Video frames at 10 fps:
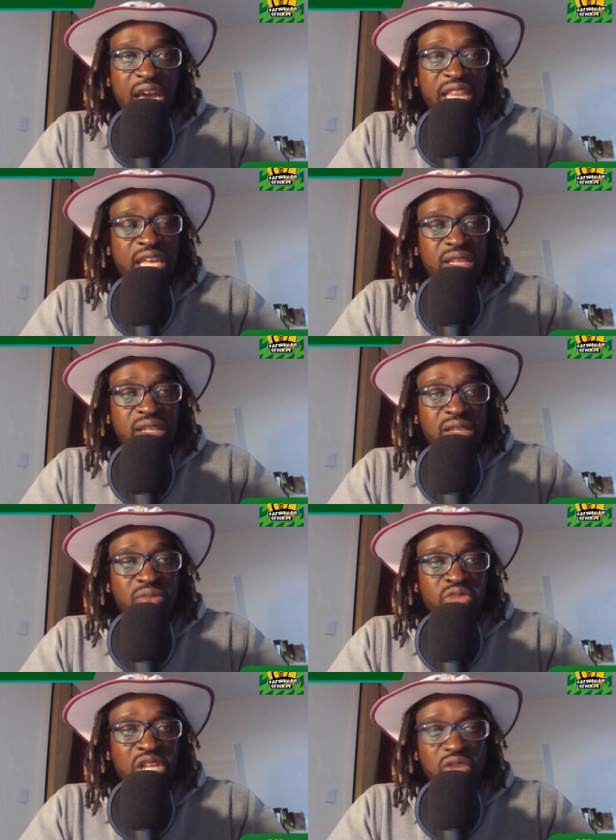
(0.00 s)
and then
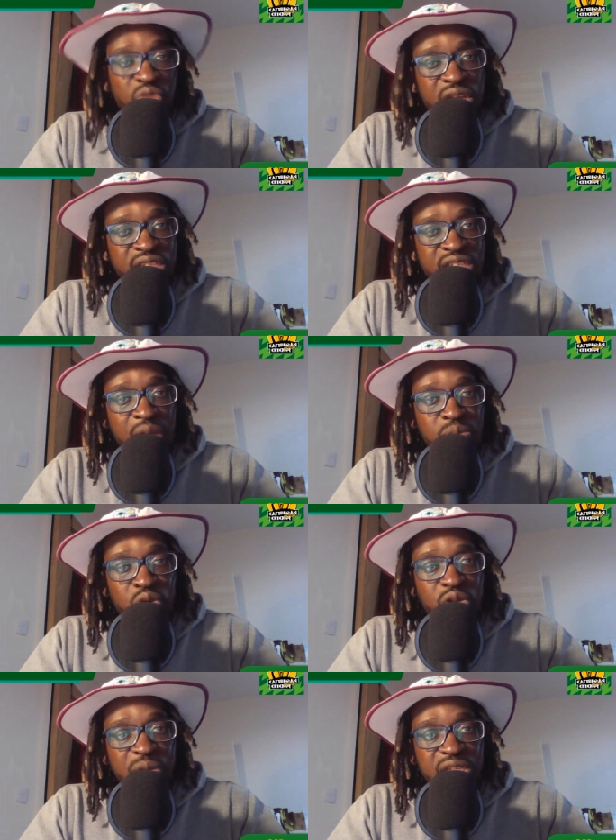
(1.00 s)
didn't realize that I
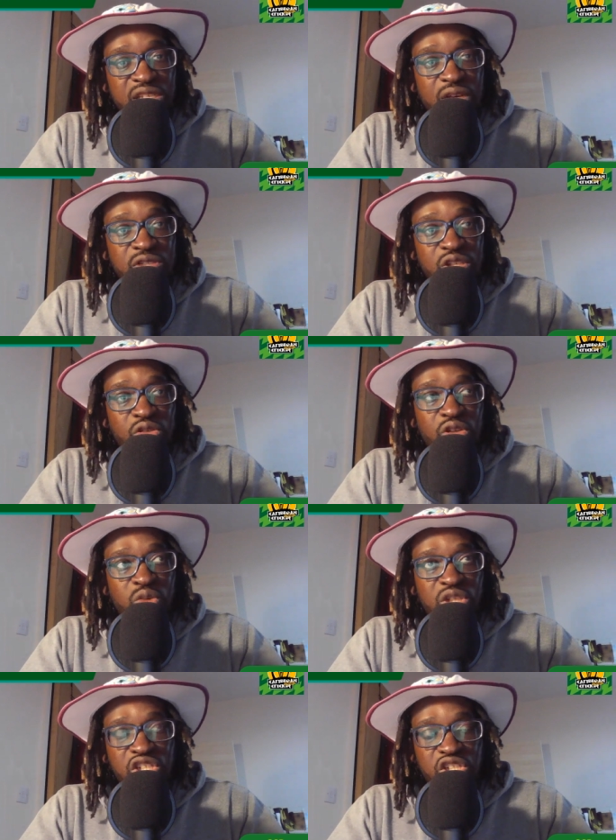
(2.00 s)
muted myself. So you
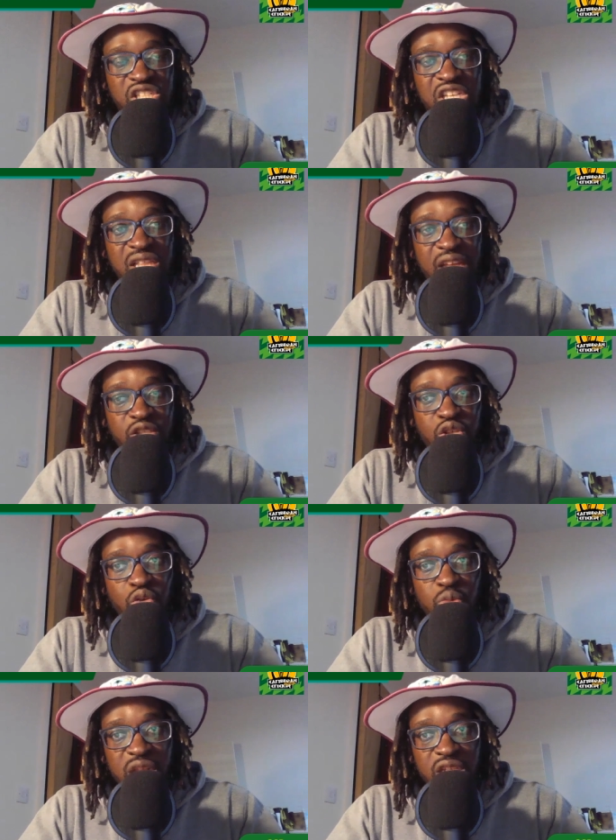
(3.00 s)
lot would have just seen like
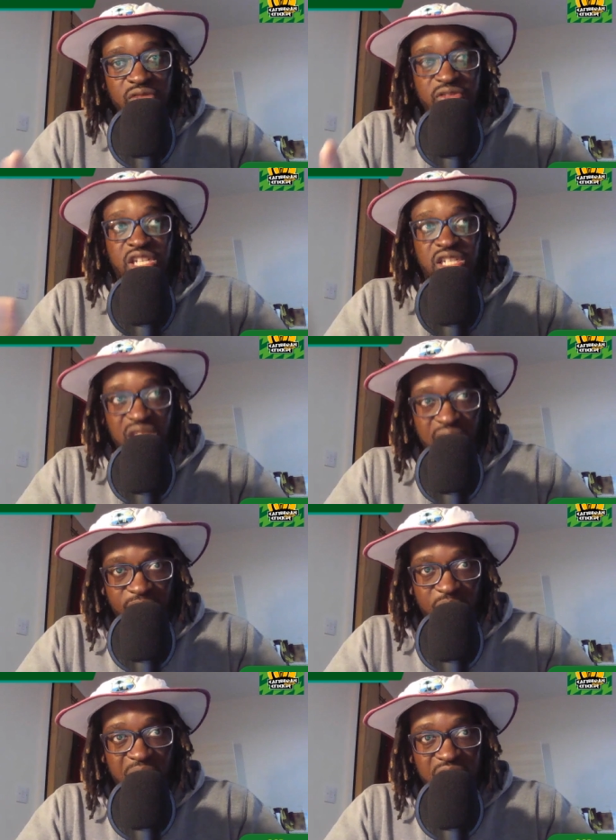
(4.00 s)
two minutes of just the
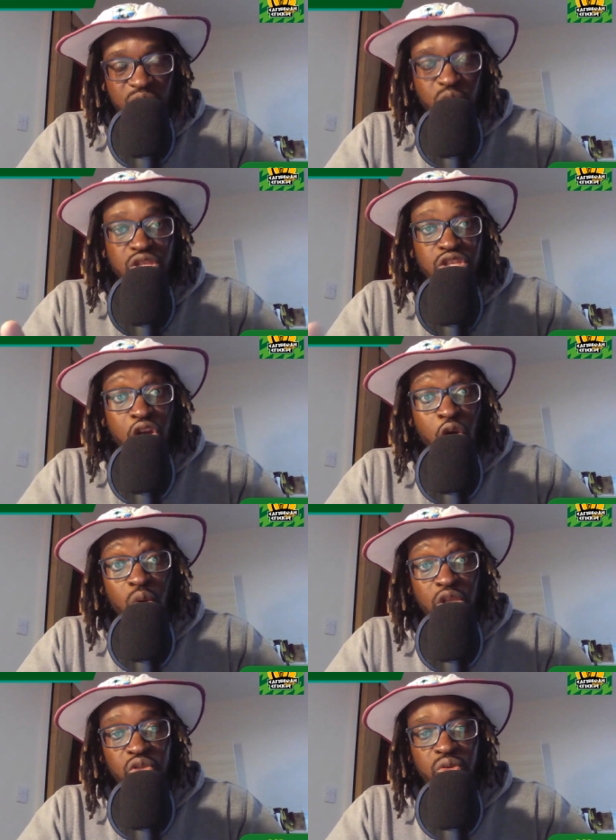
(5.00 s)
information with no
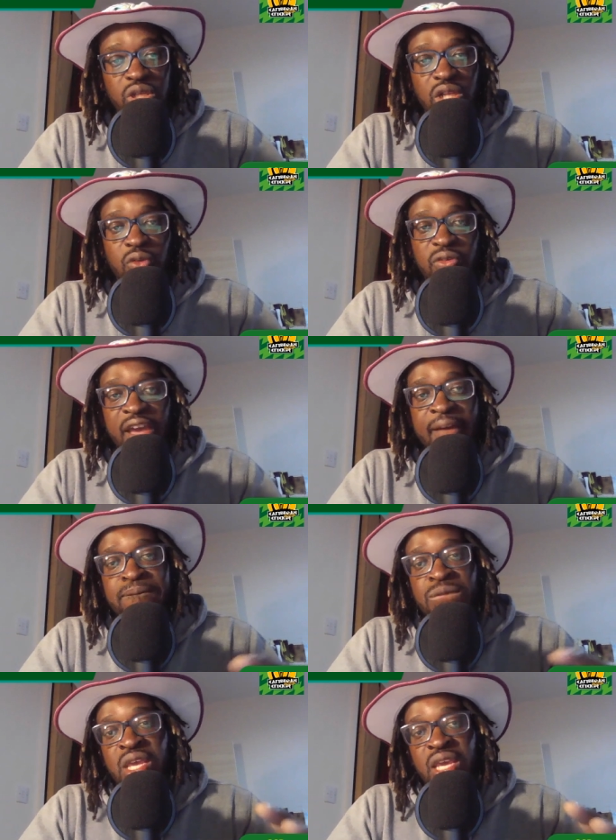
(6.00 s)
one talking over that.
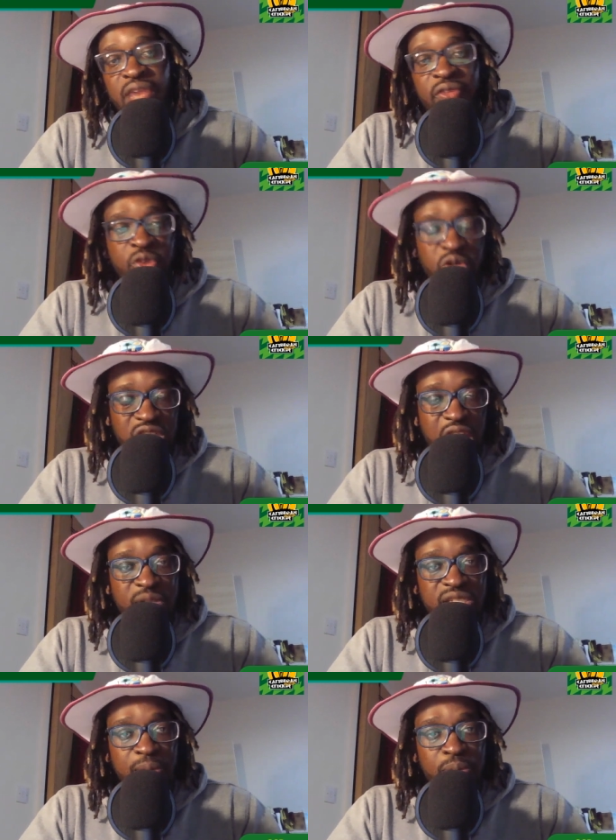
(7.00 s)
If I've got
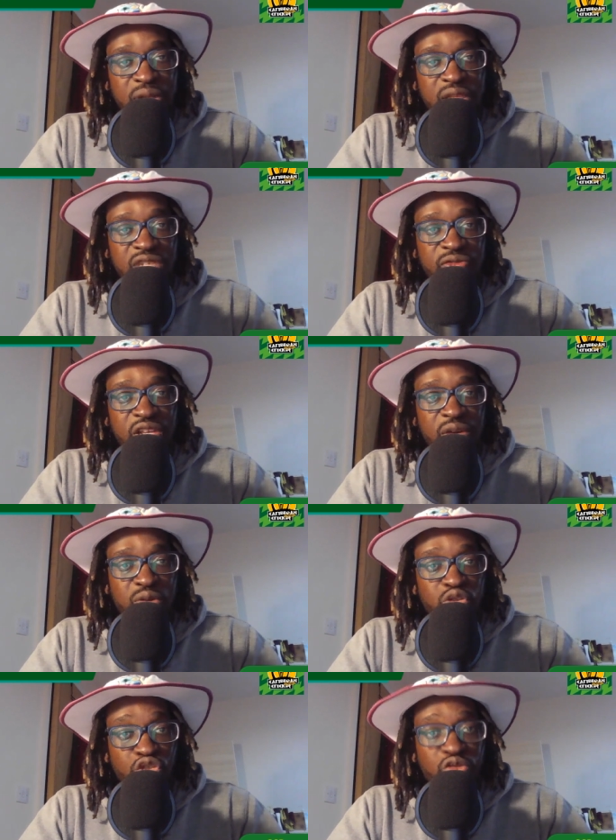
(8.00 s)
time at some point in this video,
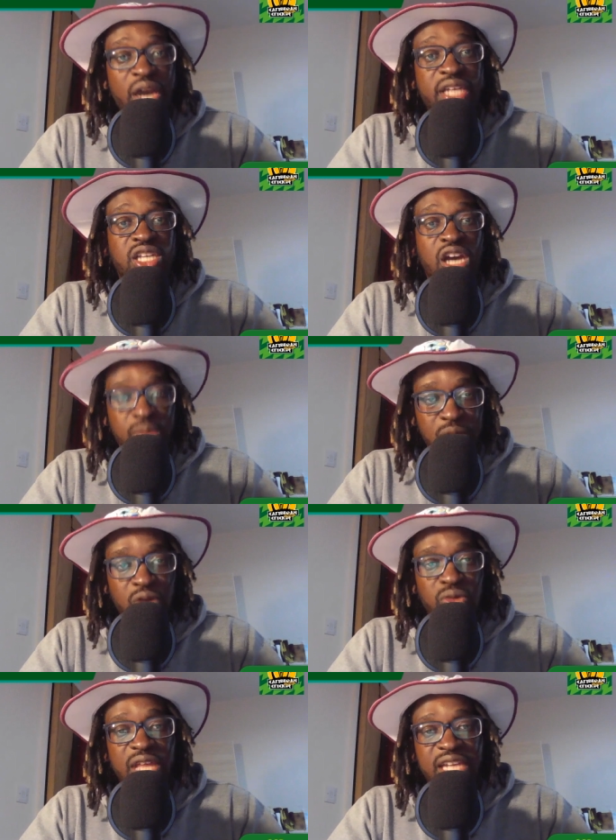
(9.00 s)
I'll try to
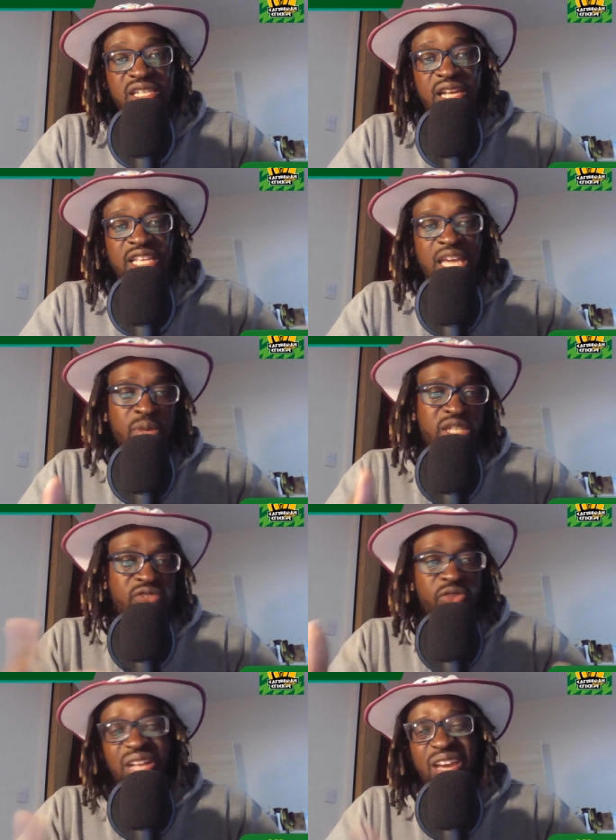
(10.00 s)
upload that slide again. I
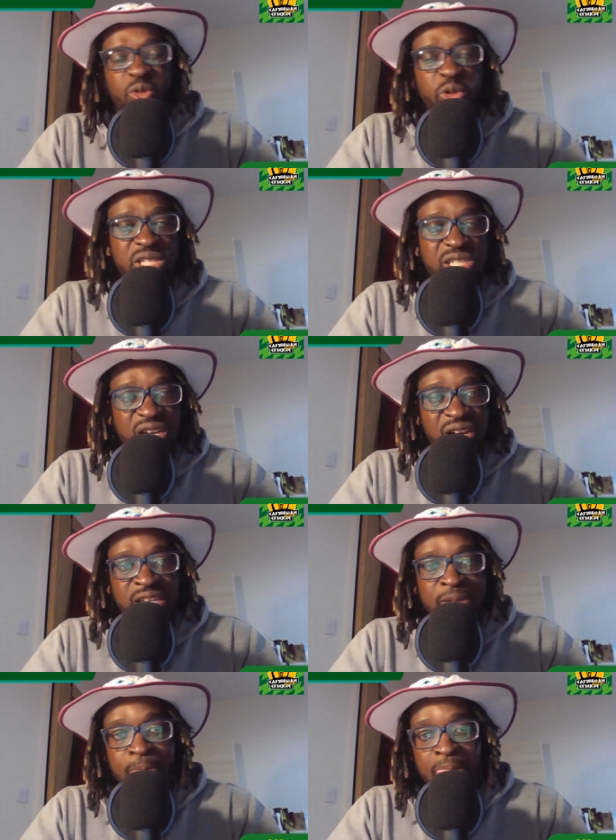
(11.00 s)
just feel like I've already
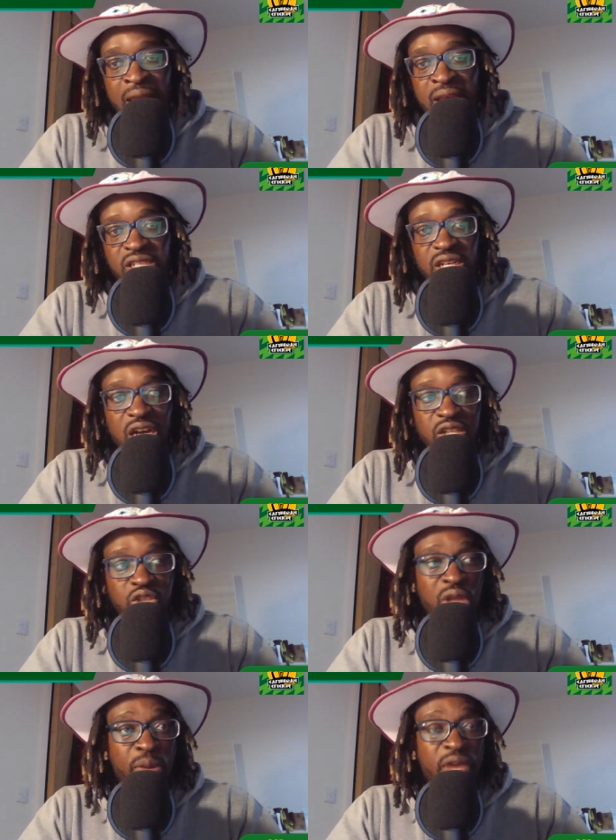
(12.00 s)
started, so I
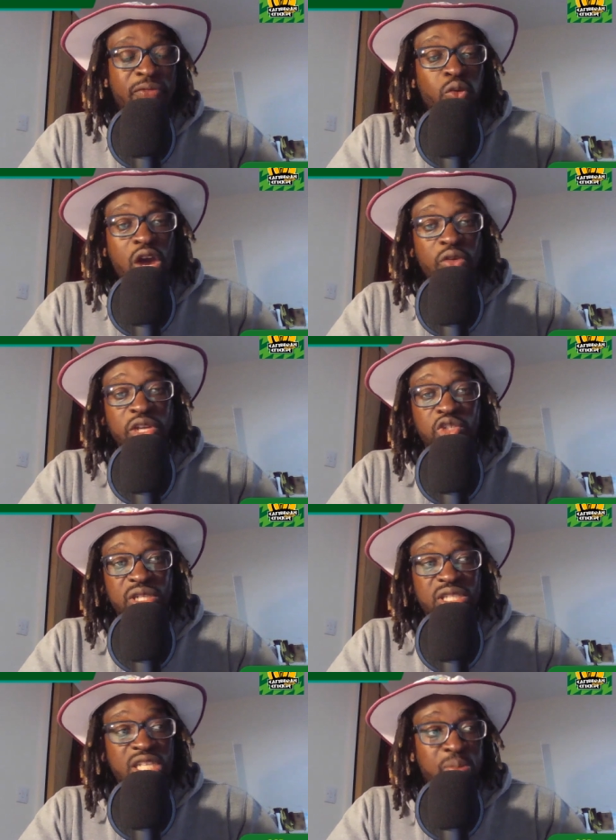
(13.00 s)
can't do that. But if you are
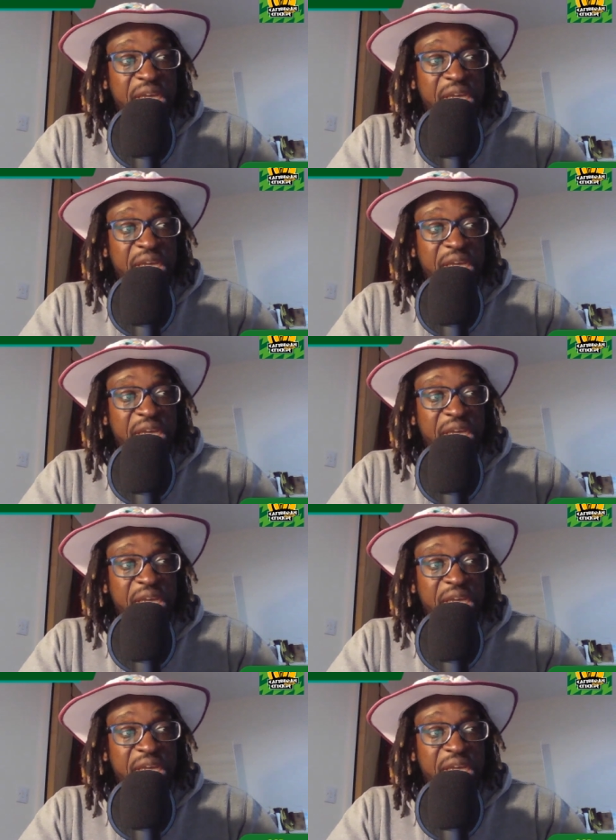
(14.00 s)
interested,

Activity: Print the listing exactly, minus its pictures.

Answer box:
Video frames at 10 fps:
(0.00 s)
and then
(1.00 s)
didn't realize that I
(2.00 s)
muted myself. So you
(3.00 s)
lot would have just seen like
(4.00 s)
two minutes of just the
(5.00 s)
information with no
(6.00 s)
one talking over that.
(7.00 s)
If I've got
(8.00 s)
time at some point in this video,
(9.00 s)
I'll try to
(10.00 s)
upload that slide again. I
(11.00 s)
just feel like I've already
(12.00 s)
started, so I
(13.00 s)
can't do that. But if you are
(14.00 s)
interested,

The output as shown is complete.